··· DATA IN THIS EXERCISE ···

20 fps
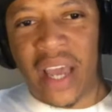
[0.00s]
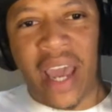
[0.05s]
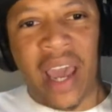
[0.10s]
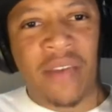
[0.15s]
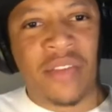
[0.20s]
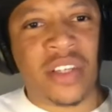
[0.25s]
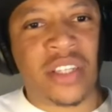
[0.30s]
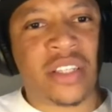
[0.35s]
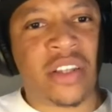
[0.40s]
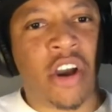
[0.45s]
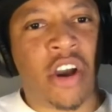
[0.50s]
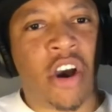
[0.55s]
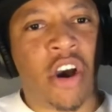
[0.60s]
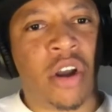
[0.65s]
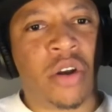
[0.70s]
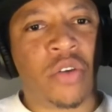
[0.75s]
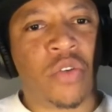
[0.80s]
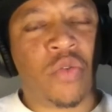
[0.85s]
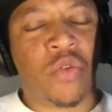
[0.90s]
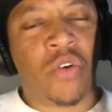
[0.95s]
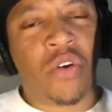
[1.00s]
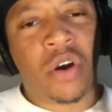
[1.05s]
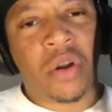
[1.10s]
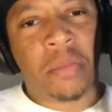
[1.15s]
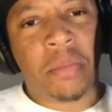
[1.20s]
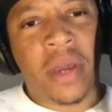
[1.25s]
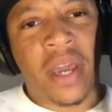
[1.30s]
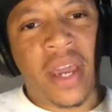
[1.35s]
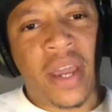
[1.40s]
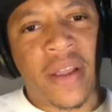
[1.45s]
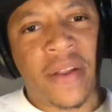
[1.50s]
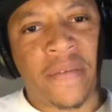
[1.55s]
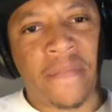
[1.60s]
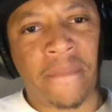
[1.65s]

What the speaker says: have his starting quarterback?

···

Quote the full listing above word for word; exclude every picture from the copy.

#### TASK ANSWER:
20 fps
[0.00s]
[0.05s]
[0.10s]
[0.15s]
[0.20s]
[0.25s]
[0.30s]
[0.35s]
[0.40s]
[0.45s]
[0.50s]
[0.55s]
[0.60s]
[0.65s]
[0.70s]
[0.75s]
[0.80s]
[0.85s]
[0.90s]
[0.95s]
[1.00s]
[1.05s]
[1.10s]
[1.15s]
[1.20s]
[1.25s]
[1.30s]
[1.35s]
[1.40s]
[1.45s]
[1.50s]
[1.55s]
[1.60s]
[1.65s]

What the speaker says: have his starting quarterback?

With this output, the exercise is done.